→ **What you need to do**: Without the pictures, output all of the data exactly.

→ **Source information**:
::::::::

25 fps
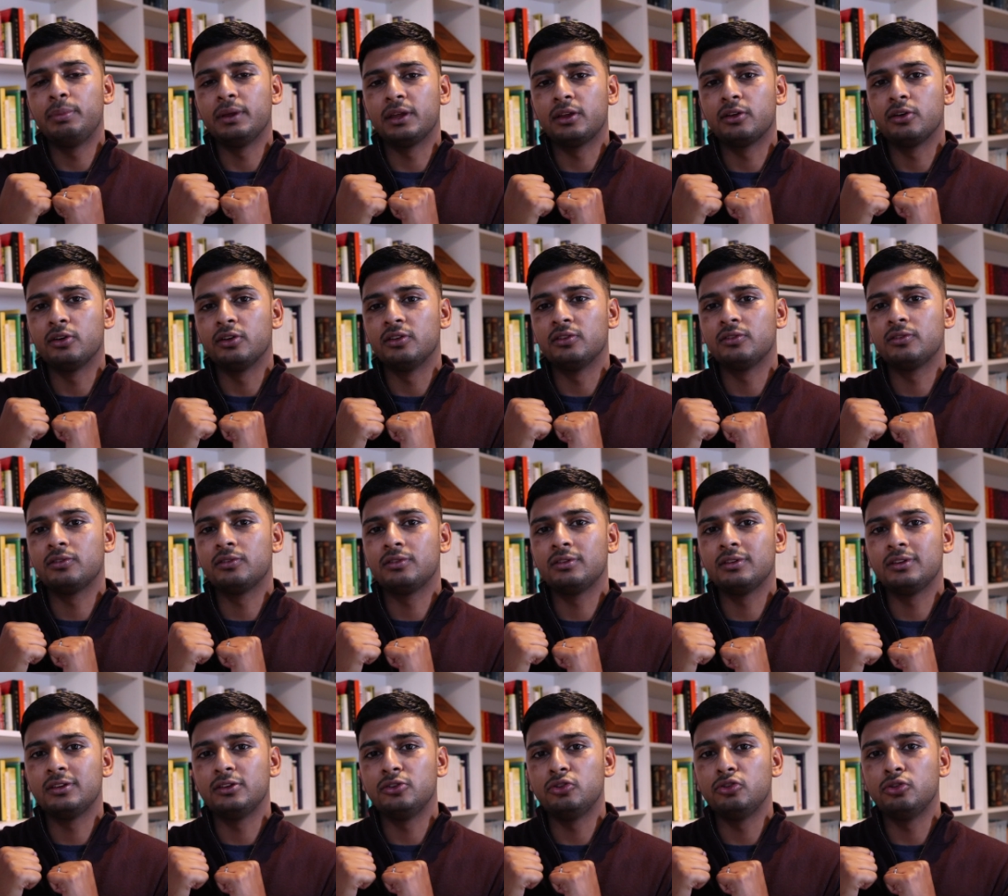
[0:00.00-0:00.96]
because
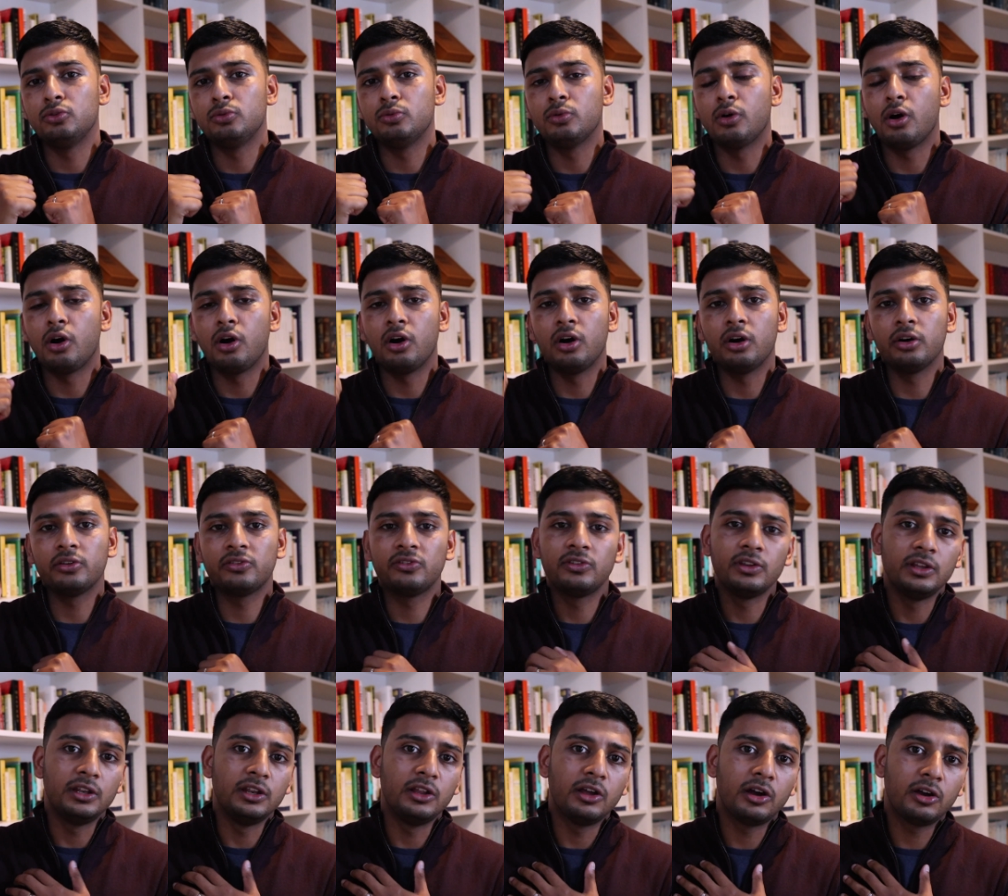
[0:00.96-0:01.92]
you are
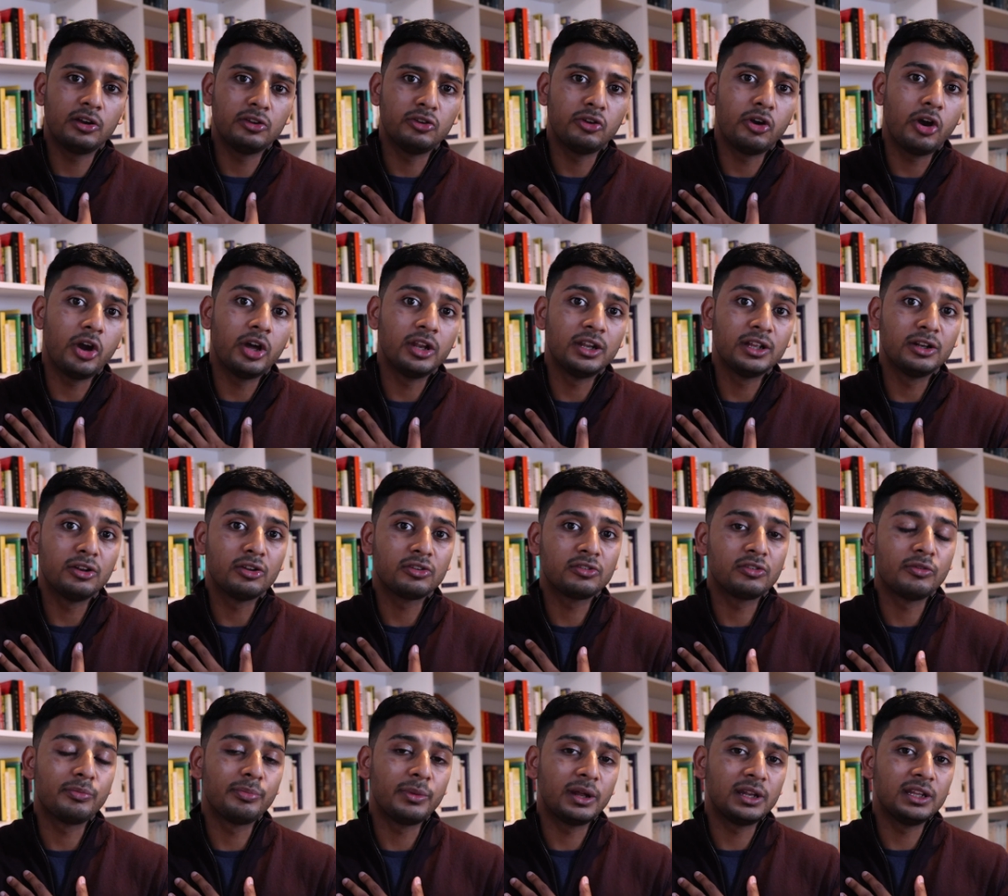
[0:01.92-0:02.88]
senior, you're earning lots
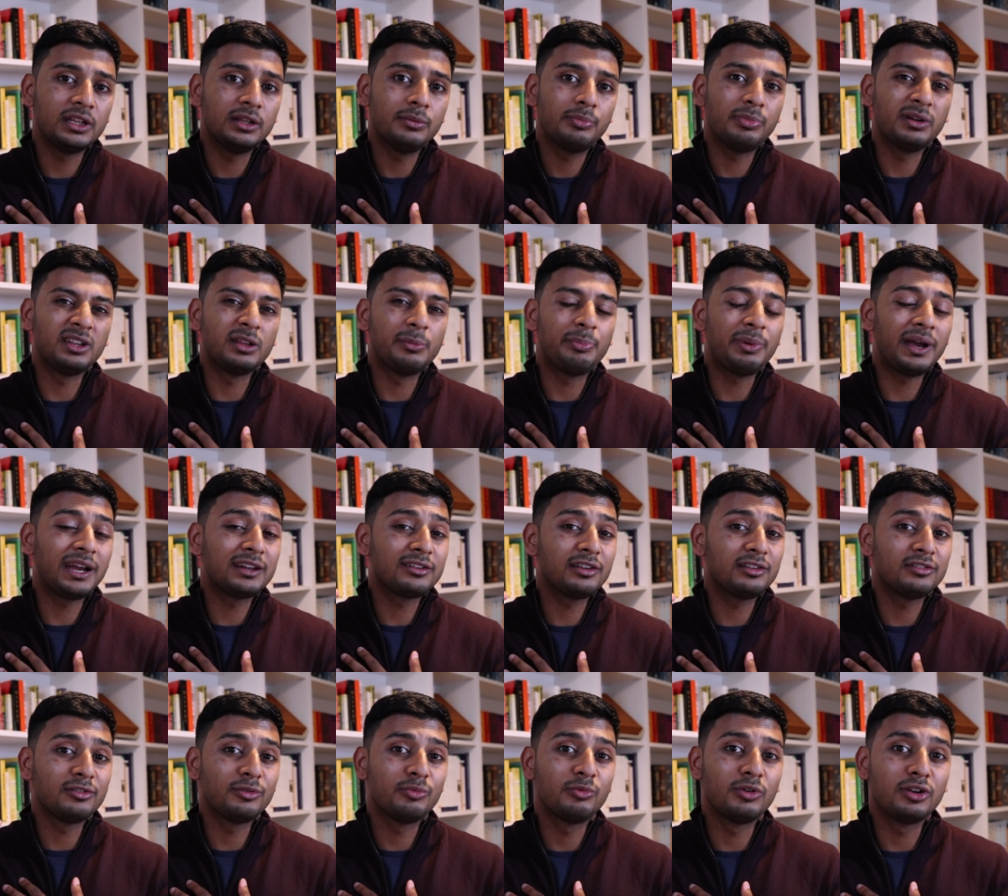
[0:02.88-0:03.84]
of money, but the bank
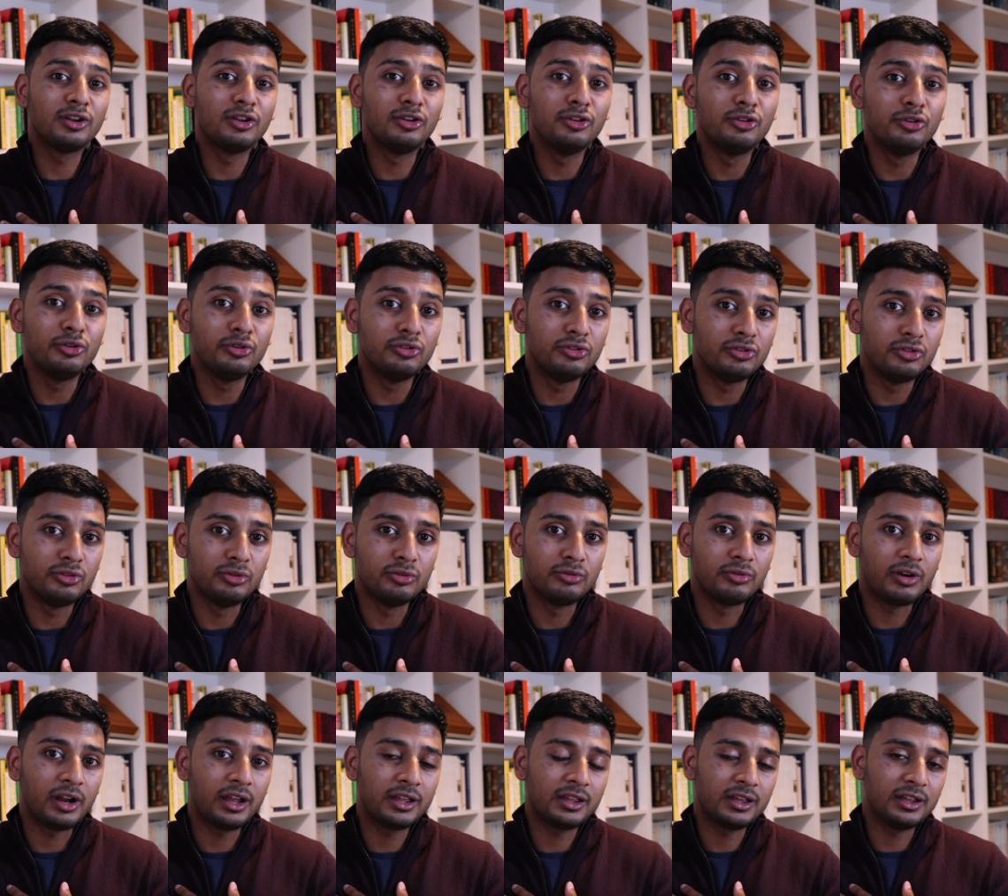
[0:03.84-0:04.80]
doesn't want to lose you,
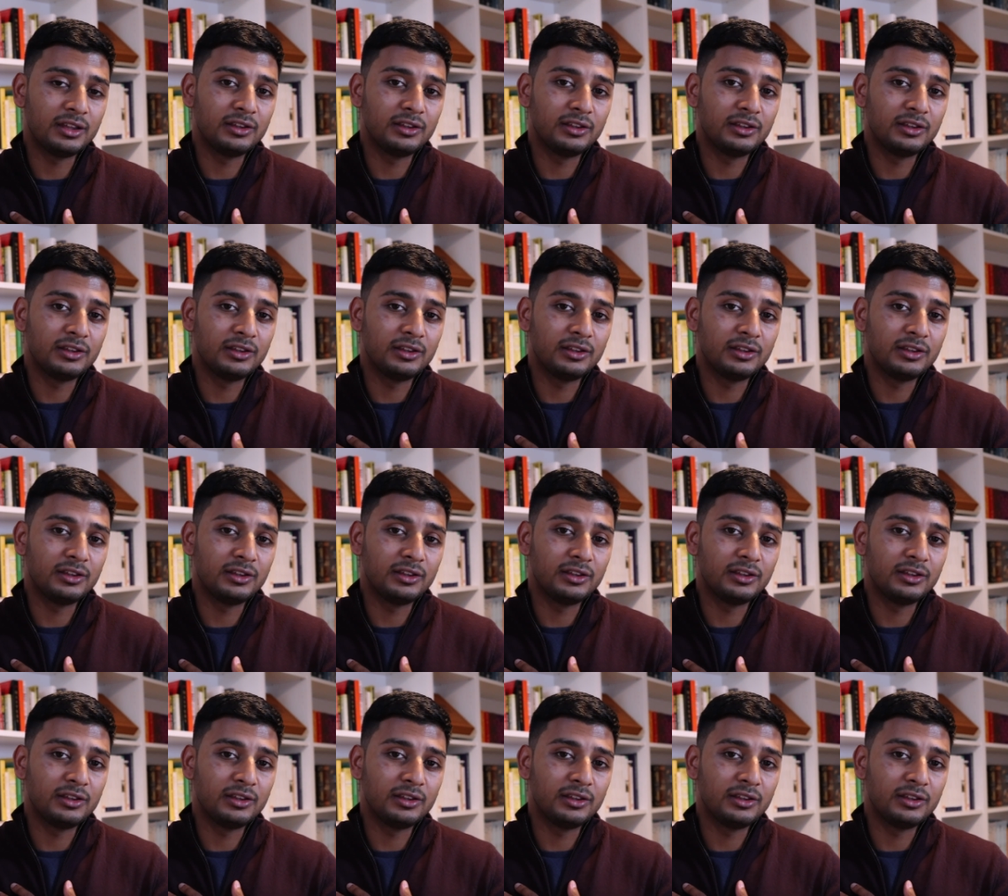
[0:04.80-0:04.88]
right?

::::::::

→ **Result**:
25 fps
[0:00.00-0:00.96]
because
[0:00.96-0:01.92]
you are
[0:01.92-0:02.88]
senior, you're earning lots
[0:02.88-0:03.84]
of money, but the bank
[0:03.84-0:04.80]
doesn't want to lose you,
[0:04.80-0:04.88]
right?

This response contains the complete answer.